(TASK INSTRUCTIONS) Copy everything in the records, character for character, except images.

(MATERIAL PROVIDED)

------------------------------------------------------------------------

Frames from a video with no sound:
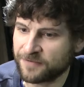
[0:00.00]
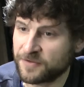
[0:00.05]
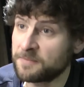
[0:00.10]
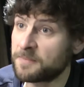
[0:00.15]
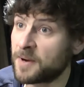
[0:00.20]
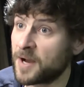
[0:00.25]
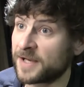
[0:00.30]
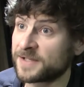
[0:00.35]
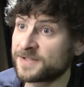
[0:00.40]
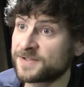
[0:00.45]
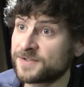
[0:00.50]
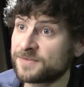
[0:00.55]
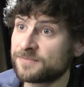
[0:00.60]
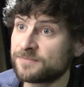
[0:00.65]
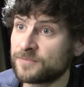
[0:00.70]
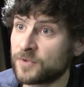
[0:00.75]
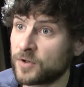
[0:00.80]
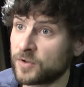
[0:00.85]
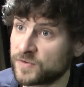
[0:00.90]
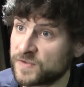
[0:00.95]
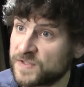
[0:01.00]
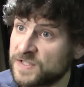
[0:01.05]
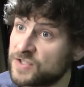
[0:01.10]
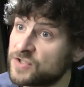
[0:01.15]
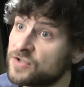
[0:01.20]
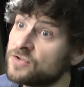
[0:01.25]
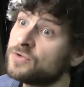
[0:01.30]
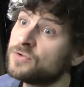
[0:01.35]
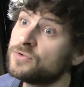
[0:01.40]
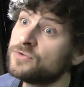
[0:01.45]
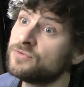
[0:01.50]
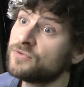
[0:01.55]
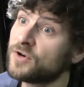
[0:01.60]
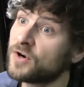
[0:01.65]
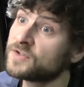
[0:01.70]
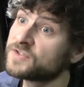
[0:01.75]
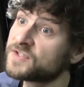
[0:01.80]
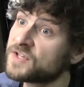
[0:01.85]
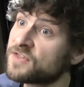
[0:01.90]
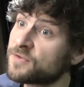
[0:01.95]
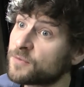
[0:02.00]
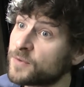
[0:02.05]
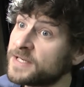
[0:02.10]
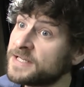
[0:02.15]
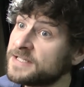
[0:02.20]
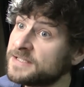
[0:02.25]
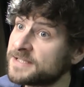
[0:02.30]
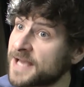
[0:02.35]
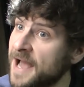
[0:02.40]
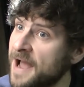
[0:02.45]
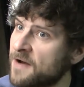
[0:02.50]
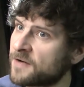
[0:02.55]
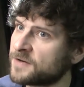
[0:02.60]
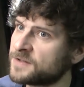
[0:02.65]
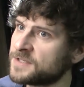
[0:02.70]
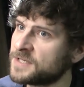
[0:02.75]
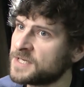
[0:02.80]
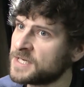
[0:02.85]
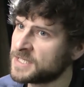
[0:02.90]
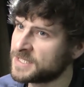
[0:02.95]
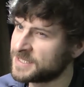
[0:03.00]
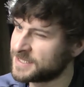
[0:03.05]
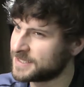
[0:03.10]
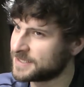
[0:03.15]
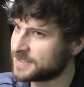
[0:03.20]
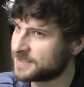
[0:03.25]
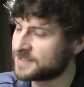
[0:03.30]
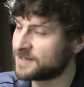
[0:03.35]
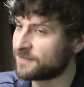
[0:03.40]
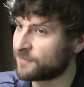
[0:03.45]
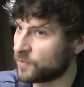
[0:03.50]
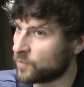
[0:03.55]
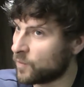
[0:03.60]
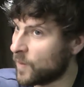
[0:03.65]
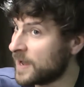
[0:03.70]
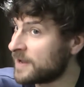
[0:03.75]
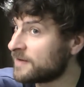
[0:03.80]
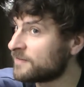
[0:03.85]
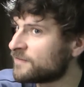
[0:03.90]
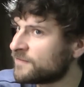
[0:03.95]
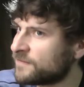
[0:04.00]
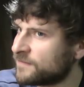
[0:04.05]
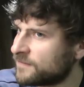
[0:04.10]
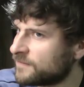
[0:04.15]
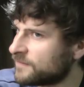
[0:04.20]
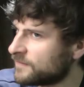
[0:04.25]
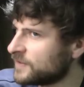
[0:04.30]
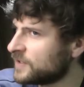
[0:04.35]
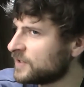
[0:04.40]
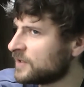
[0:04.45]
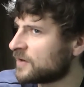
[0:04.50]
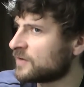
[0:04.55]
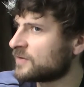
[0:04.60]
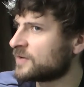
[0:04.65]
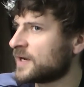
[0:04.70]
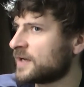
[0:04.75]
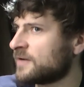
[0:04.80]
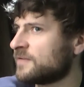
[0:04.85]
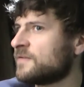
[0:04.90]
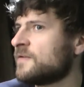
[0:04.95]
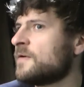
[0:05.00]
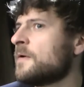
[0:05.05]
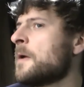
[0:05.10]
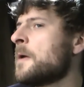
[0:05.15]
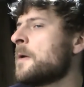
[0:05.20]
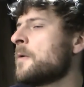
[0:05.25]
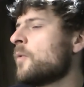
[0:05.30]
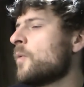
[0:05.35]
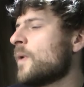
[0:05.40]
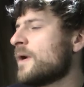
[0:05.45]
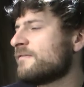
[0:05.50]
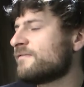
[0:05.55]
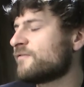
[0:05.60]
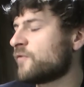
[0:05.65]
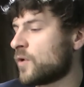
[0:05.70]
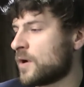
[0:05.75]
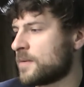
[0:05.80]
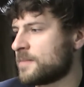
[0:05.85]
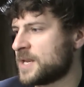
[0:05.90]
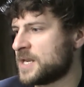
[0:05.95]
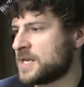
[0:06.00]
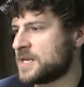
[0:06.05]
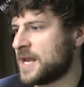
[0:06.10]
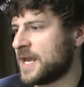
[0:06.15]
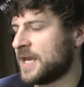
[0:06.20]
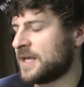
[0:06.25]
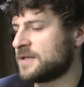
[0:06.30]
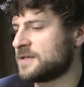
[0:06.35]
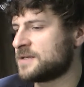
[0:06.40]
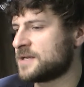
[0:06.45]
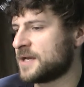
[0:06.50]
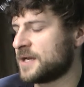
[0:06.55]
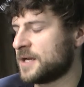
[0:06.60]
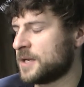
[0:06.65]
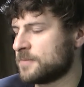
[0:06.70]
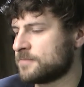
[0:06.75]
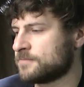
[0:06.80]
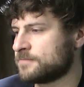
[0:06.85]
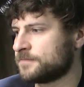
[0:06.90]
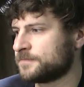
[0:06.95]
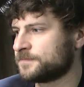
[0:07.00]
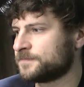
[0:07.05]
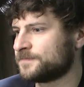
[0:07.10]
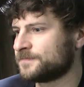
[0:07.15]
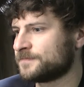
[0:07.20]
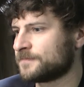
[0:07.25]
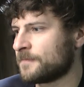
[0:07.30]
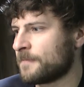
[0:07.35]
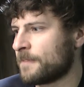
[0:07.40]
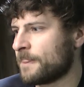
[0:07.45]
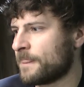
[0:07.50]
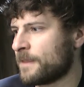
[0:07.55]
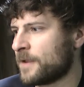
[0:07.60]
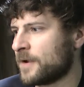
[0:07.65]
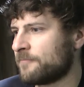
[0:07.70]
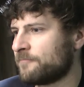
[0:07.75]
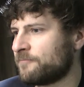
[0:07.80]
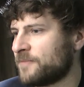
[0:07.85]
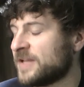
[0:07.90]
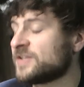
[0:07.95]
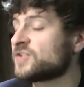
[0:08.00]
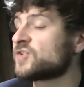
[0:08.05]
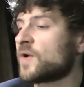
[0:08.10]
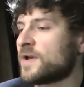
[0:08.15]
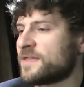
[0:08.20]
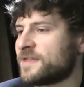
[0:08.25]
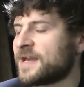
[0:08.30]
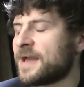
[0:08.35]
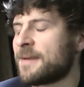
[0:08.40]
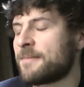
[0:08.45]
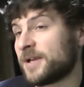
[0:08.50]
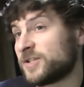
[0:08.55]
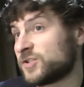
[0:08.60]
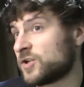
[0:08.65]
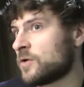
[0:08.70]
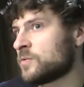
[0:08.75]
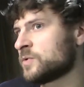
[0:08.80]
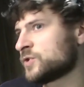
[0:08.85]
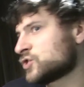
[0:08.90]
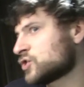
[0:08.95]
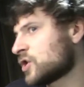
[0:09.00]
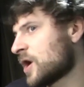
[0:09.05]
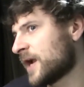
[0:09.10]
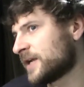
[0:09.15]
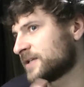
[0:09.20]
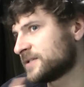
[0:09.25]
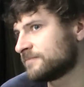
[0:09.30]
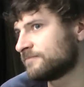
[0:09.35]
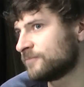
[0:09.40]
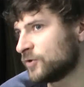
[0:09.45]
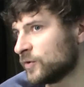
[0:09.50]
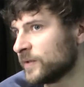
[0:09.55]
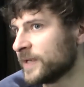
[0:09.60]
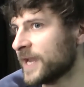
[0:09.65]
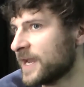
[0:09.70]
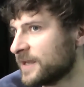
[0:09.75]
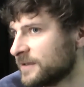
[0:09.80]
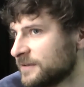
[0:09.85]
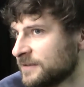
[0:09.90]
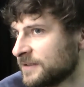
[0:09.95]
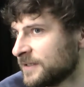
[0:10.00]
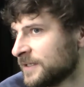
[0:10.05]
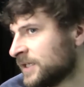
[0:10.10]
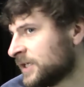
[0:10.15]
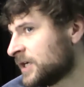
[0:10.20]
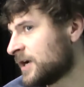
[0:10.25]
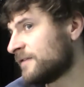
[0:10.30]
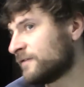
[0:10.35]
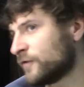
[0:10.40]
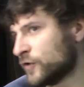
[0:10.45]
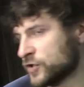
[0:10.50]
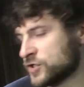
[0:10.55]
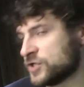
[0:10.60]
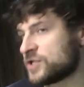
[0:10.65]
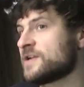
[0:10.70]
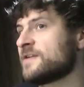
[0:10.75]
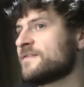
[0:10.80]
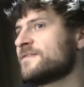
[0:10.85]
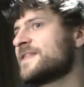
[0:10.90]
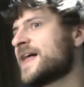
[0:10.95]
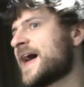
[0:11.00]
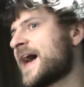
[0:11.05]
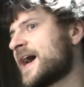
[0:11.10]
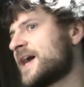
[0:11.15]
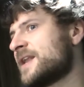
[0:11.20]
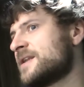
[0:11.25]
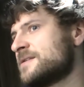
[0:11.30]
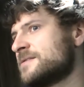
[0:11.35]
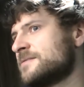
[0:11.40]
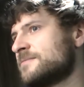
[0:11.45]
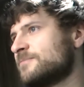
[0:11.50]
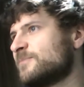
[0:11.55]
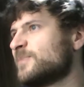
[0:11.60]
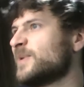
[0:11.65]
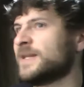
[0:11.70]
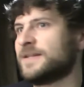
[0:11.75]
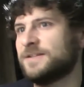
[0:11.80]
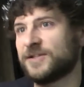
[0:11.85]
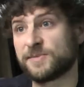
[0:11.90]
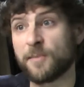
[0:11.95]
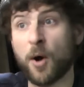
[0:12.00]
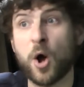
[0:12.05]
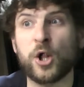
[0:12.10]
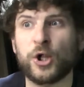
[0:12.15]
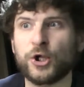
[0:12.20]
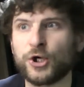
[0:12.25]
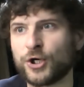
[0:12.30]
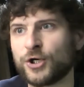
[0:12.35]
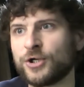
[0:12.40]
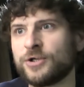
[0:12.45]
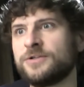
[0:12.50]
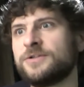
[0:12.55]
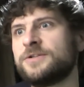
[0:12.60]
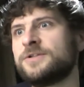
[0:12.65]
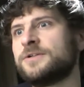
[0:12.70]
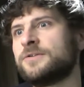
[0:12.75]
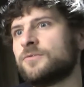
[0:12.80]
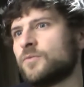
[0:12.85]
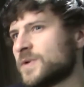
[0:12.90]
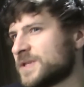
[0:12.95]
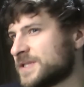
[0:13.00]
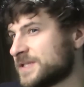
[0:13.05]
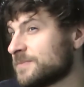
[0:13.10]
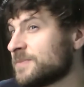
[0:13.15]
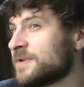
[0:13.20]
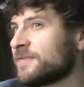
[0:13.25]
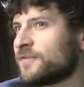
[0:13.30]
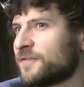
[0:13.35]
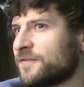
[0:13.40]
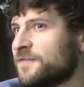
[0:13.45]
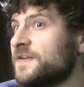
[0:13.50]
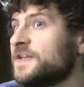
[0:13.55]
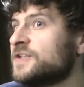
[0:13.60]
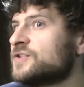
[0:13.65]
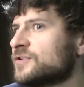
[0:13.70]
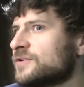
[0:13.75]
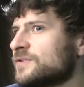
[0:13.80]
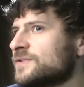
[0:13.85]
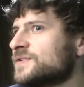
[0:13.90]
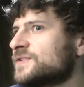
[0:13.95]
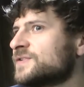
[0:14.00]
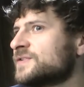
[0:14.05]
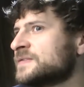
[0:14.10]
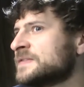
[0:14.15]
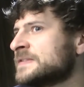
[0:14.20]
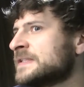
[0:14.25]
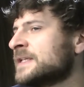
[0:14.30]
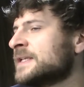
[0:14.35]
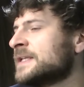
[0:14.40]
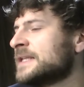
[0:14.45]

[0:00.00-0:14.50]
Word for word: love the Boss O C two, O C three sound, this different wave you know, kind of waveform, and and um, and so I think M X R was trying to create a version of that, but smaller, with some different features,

------------------------------------------------------------------------

(PROBLEM SOLUTION)
Frames from a video with no sound:
[0:00.00]
[0:00.05]
[0:00.10]
[0:00.15]
[0:00.20]
[0:00.25]
[0:00.30]
[0:00.35]
[0:00.40]
[0:00.45]
[0:00.50]
[0:00.55]
[0:00.60]
[0:00.65]
[0:00.70]
[0:00.75]
[0:00.80]
[0:00.85]
[0:00.90]
[0:00.95]
[0:01.00]
[0:01.05]
[0:01.10]
[0:01.15]
[0:01.20]
[0:01.25]
[0:01.30]
[0:01.35]
[0:01.40]
[0:01.45]
[0:01.50]
[0:01.55]
[0:01.60]
[0:01.65]
[0:01.70]
[0:01.75]
[0:01.80]
[0:01.85]
[0:01.90]
[0:01.95]
[0:02.00]
[0:02.05]
[0:02.10]
[0:02.15]
[0:02.20]
[0:02.25]
[0:02.30]
[0:02.35]
[0:02.40]
[0:02.45]
[0:02.50]
[0:02.55]
[0:02.60]
[0:02.65]
[0:02.70]
[0:02.75]
[0:02.80]
[0:02.85]
[0:02.90]
[0:02.95]
[0:03.00]
[0:03.05]
[0:03.10]
[0:03.15]
[0:03.20]
[0:03.25]
[0:03.30]
[0:03.35]
[0:03.40]
[0:03.45]
[0:03.50]
[0:03.55]
[0:03.60]
[0:03.65]
[0:03.70]
[0:03.75]
[0:03.80]
[0:03.85]
[0:03.90]
[0:03.95]
[0:04.00]
[0:04.05]
[0:04.10]
[0:04.15]
[0:04.20]
[0:04.25]
[0:04.30]
[0:04.35]
[0:04.40]
[0:04.45]
[0:04.50]
[0:04.55]
[0:04.60]
[0:04.65]
[0:04.70]
[0:04.75]
[0:04.80]
[0:04.85]
[0:04.90]
[0:04.95]
[0:05.00]
[0:05.05]
[0:05.10]
[0:05.15]
[0:05.20]
[0:05.25]
[0:05.30]
[0:05.35]
[0:05.40]
[0:05.45]
[0:05.50]
[0:05.55]
[0:05.60]
[0:05.65]
[0:05.70]
[0:05.75]
[0:05.80]
[0:05.85]
[0:05.90]
[0:05.95]
[0:06.00]
[0:06.05]
[0:06.10]
[0:06.15]
[0:06.20]
[0:06.25]
[0:06.30]
[0:06.35]
[0:06.40]
[0:06.45]
[0:06.50]
[0:06.55]
[0:06.60]
[0:06.65]
[0:06.70]
[0:06.75]
[0:06.80]
[0:06.85]
[0:06.90]
[0:06.95]
[0:07.00]
[0:07.05]
[0:07.10]
[0:07.15]
[0:07.20]
[0:07.25]
[0:07.30]
[0:07.35]
[0:07.40]
[0:07.45]
[0:07.50]
[0:07.55]
[0:07.60]
[0:07.65]
[0:07.70]
[0:07.75]
[0:07.80]
[0:07.85]
[0:07.90]
[0:07.95]
[0:08.00]
[0:08.05]
[0:08.10]
[0:08.15]
[0:08.20]
[0:08.25]
[0:08.30]
[0:08.35]
[0:08.40]
[0:08.45]
[0:08.50]
[0:08.55]
[0:08.60]
[0:08.65]
[0:08.70]
[0:08.75]
[0:08.80]
[0:08.85]
[0:08.90]
[0:08.95]
[0:09.00]
[0:09.05]
[0:09.10]
[0:09.15]
[0:09.20]
[0:09.25]
[0:09.30]
[0:09.35]
[0:09.40]
[0:09.45]
[0:09.50]
[0:09.55]
[0:09.60]
[0:09.65]
[0:09.70]
[0:09.75]
[0:09.80]
[0:09.85]
[0:09.90]
[0:09.95]
[0:10.00]
[0:10.05]
[0:10.10]
[0:10.15]
[0:10.20]
[0:10.25]
[0:10.30]
[0:10.35]
[0:10.40]
[0:10.45]
[0:10.50]
[0:10.55]
[0:10.60]
[0:10.65]
[0:10.70]
[0:10.75]
[0:10.80]
[0:10.85]
[0:10.90]
[0:10.95]
[0:11.00]
[0:11.05]
[0:11.10]
[0:11.15]
[0:11.20]
[0:11.25]
[0:11.30]
[0:11.35]
[0:11.40]
[0:11.45]
[0:11.50]
[0:11.55]
[0:11.60]
[0:11.65]
[0:11.70]
[0:11.75]
[0:11.80]
[0:11.85]
[0:11.90]
[0:11.95]
[0:12.00]
[0:12.05]
[0:12.10]
[0:12.15]
[0:12.20]
[0:12.25]
[0:12.30]
[0:12.35]
[0:12.40]
[0:12.45]
[0:12.50]
[0:12.55]
[0:12.60]
[0:12.65]
[0:12.70]
[0:12.75]
[0:12.80]
[0:12.85]
[0:12.90]
[0:12.95]
[0:13.00]
[0:13.05]
[0:13.10]
[0:13.15]
[0:13.20]
[0:13.25]
[0:13.30]
[0:13.35]
[0:13.40]
[0:13.45]
[0:13.50]
[0:13.55]
[0:13.60]
[0:13.65]
[0:13.70]
[0:13.75]
[0:13.80]
[0:13.85]
[0:13.90]
[0:13.95]
[0:14.00]
[0:14.05]
[0:14.10]
[0:14.15]
[0:14.20]
[0:14.25]
[0:14.30]
[0:14.35]
[0:14.40]
[0:14.45]

[0:00.00-0:14.50]
Word for word: love the Boss O C two, O C three sound, this different wave you know, kind of waveform, and and um, and so I think M X R was trying to create a version of that, but smaller, with some different features,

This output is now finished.